Selanjutnya temuan hazard di warehouse, ketika diamati terdapat kabel yang melintang
pada area stasiun yang dapat mengakibatkan operator terjatuh. Hal ini bisa terjadi karena sedang
berlangsungnya proses pengerjaan yang membuat adanya kabel di area tempat kerja. Tingkat
keparahan yang dihasilkan dari kejadian ini memiliki bobot sebesar 2 (minor) yang artinya cidera
ringan dan kerugian finansial sedikit. Kemudian, tingkat peluang terjadinya kecelakaan kerja ini
mendapatkan bobot B (likely) yang artinya terjadi setiap hari. Lalu, untuk indeks resiko
bahayanya mendapatkan bobot 2B dan kategori penilaian resikonya yaitu H, yang artinya potensi
dari kecelakaan kerja ini termasuk prioritas tinggi atau kategori resiko yang tidak diinginkan,
sehingga perlu perhatian khusus dari pihak manajemen.
Selanjutnya temuan hazard di stasiun perakitan, ketika diamati adanya genangan air karena
atap bocor, yang mana hal ini dapat mengakibatkan operator terpeleset atau terjatuh. Tingkat
keparahan yang dihasilkan dari kejadian ini memiliki bobot sebesar 3 (moderate) yang artinya
dapat menimbulkan cidera sedang dan perlu penanganan medis serta kerugian finansial yang
besar. Kemudian, tingkat peluang terjadinya kecelakaan kerja ini mendapatkan bobot B (likely)
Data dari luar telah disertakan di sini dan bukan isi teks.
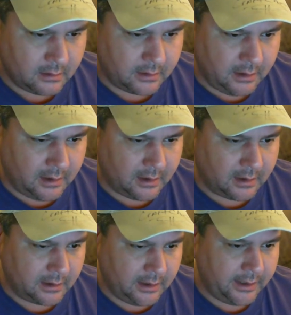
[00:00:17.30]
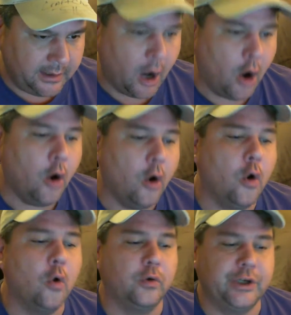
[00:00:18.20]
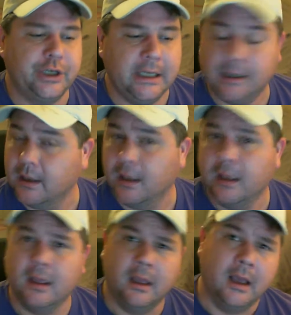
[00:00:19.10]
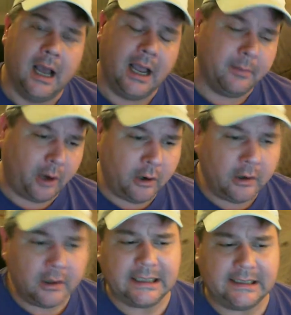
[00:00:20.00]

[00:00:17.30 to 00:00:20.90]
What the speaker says: Golly. Oh, shit. I am currently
yang artinya terjadi setiap hari. Lalu, untuk indeks resiko bahayanya mendapatkan bobot 3B dan
kategori penilaian resikonya yaitu H, yang artinya potensi dari kecelakaan kerja ini termasuk
prioritas tinggi atau kategori resiko yang tidak diinginkan, sehingga perlu perhatian khusus dari
pihak manajemen.
Selanjutnya temuan hazard di stasiun pengukuran dan pemolaan, setelah diamati terdapat
ujung meja kerja yang lancip, hal ini bisa mengakibatkan operator dapat teluka oleh meja kerja
yang lancip. Tingkat keparahan yang dihasilkan dari kejadian ini memiliki bobot sebesar 2
(minor) yang artinya cidera ringan dan kerugian finansial sedikit. Kemudian, tingkat peluang
terjadinya kecelakaan kerja ini mendapatkan bobot B (likely) yang artinya terjadi setiap hari.
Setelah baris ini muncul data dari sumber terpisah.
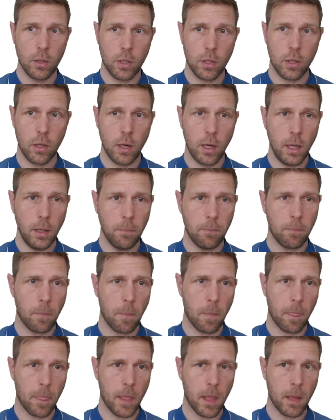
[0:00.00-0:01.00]
study.
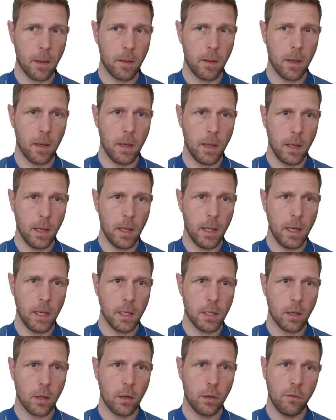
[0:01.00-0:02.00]
It
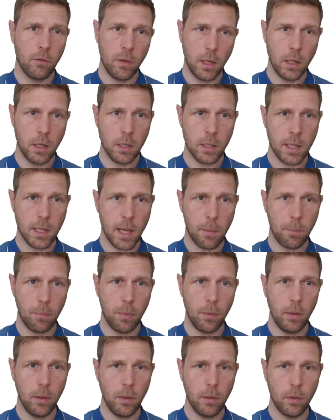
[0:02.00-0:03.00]
is a convenience
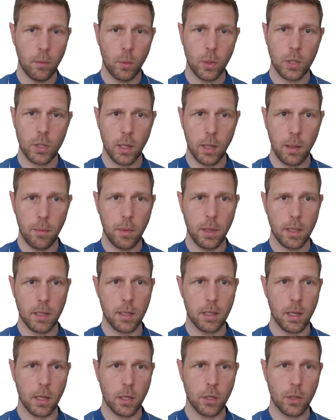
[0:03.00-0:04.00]
sample, which
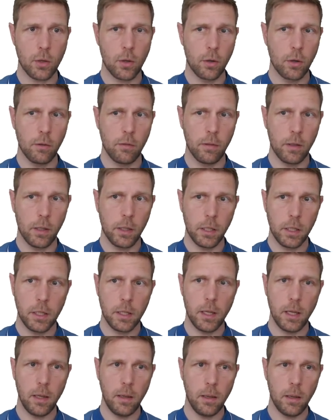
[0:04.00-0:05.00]
limits external
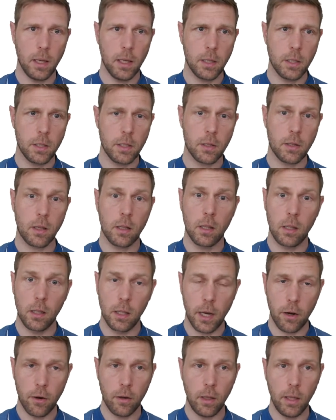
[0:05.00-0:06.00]
validity. It's
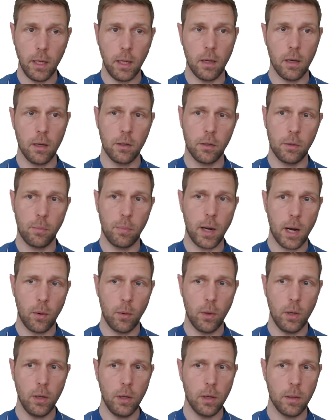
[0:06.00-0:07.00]
clearly
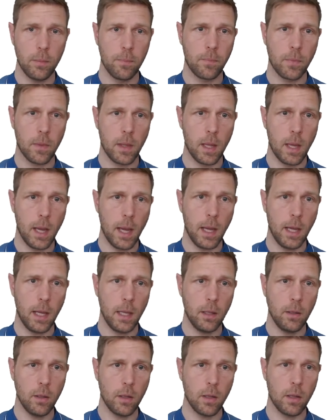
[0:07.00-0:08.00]
underpowered,
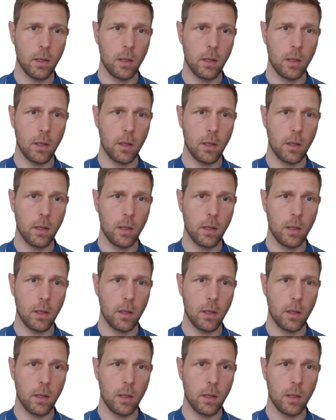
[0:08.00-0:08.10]
and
Lalu, untuk indeks resiko bahayanya mendapatkan bobot 2B dan kategori penilaian resikonya
yaitu H, yang artinya potensi dari kecelakaan kerja ini termasuk prioritas tinggi atau kategori
resiko yang tidak diinginkan, sehingga perlu perhatian khusus dari pihak manajemen.
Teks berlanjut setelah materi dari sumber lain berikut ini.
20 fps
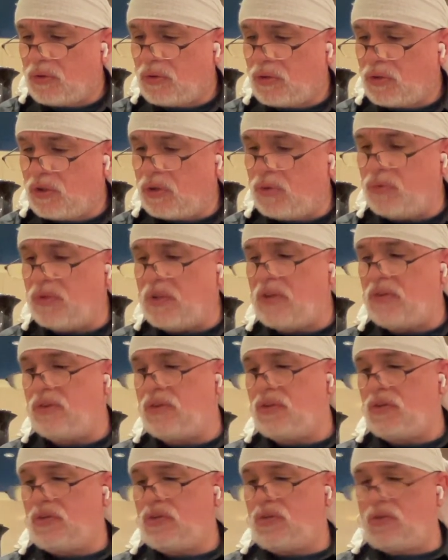Hugh
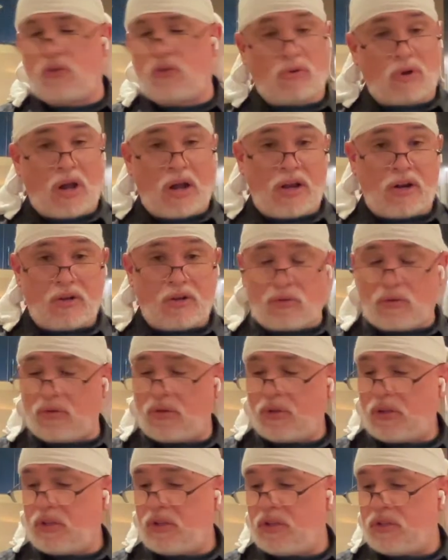says your
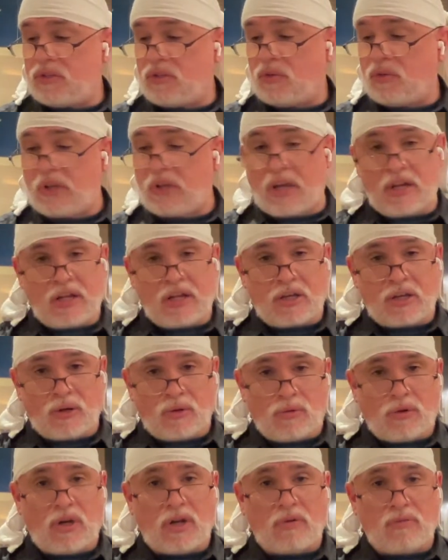Ioniq, it's only 88
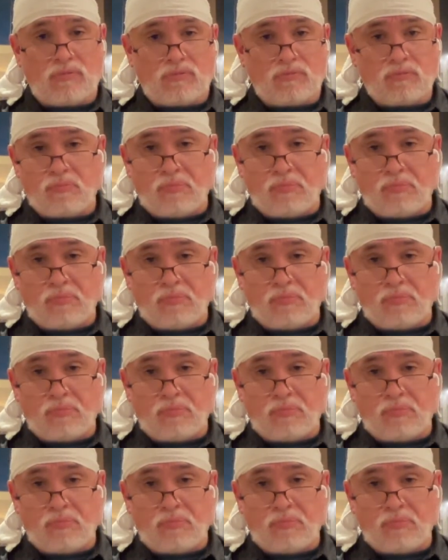kilowatt,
Dengan demikian, guna mencegah atau mengurangi resiko terjadinya kecelakaan kerja
seperti yang ada di atas, diperlukannya pemahaman mengenai K3 (Kesehatan dan keselamatan
kerja) bagi semua pekerja, disiplin dalam mematuhi aturan SOP dan memakai alat pelindung diri
yang lengkap ketika ingin melakukan suatu pekerjaan. Selain itu juga, diperlukannya suasana
bekerja yang aman, sehat, dan nyaman agar tercapainya suatu tujuan, dimana kesehatan dan
keselamatan kerja sangat penting untuk dilaksanakan pada semua bidang pekerjaan. Semakin
besar pengetahuan karyawan akan K3 maka semakin kecil terjadinya resiko kecelakaan kerja,
demikian sebaliknya semakin minimnya pengetahuan karyawan akan K3 maka semakin besar
resiko terjadinya kecelakaan kerja (Waruwu, 2016).